■ Work item:
Write out the records word for word, with no pictures.

(Saved entries)
"""

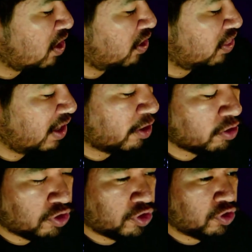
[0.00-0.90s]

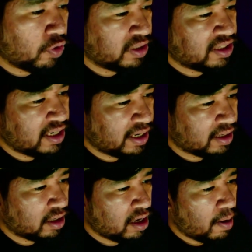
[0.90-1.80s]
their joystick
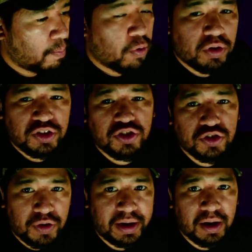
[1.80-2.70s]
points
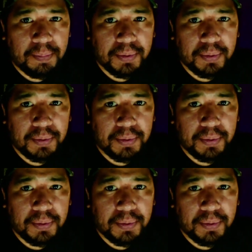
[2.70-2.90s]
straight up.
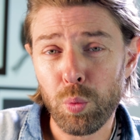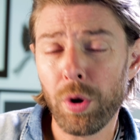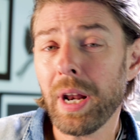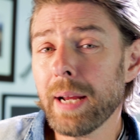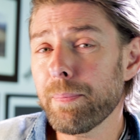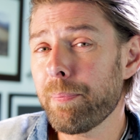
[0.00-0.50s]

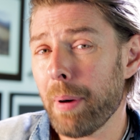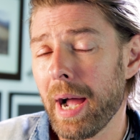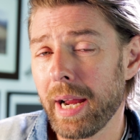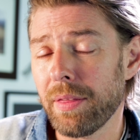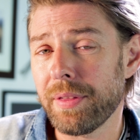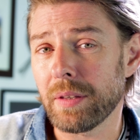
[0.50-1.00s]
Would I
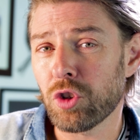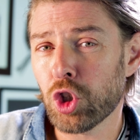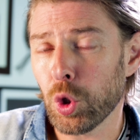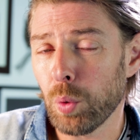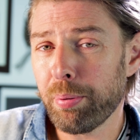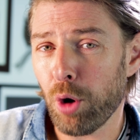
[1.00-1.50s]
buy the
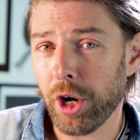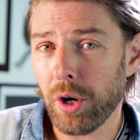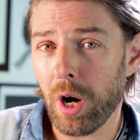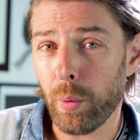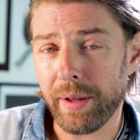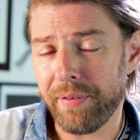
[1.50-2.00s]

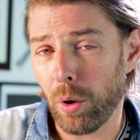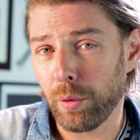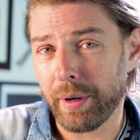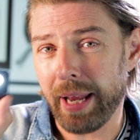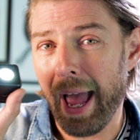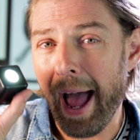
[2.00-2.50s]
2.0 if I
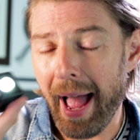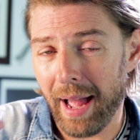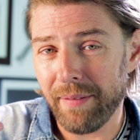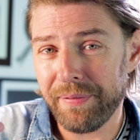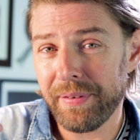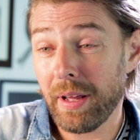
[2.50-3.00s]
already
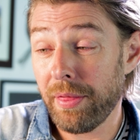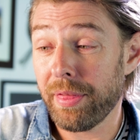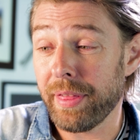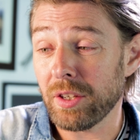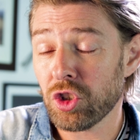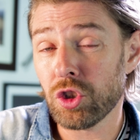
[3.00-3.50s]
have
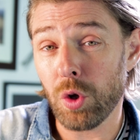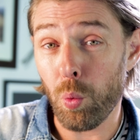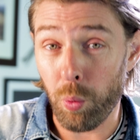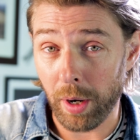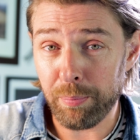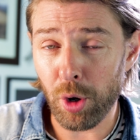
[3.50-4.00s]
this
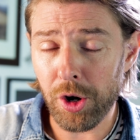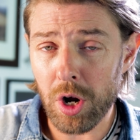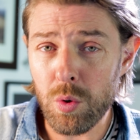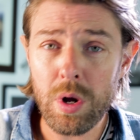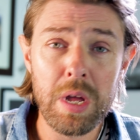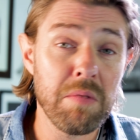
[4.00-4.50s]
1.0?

"""

■ Completed task:
[0.00-0.90s]

[0.90-1.80s]
their joystick
[1.80-2.70s]
points
[2.70-2.90s]
straight up.
[0.00-0.50s]

[0.50-1.00s]
Would I
[1.00-1.50s]
buy the
[1.50-2.00s]

[2.00-2.50s]
2.0 if I
[2.50-3.00s]
already
[3.00-3.50s]
have
[3.50-4.00s]
this
[4.00-4.50s]
1.0?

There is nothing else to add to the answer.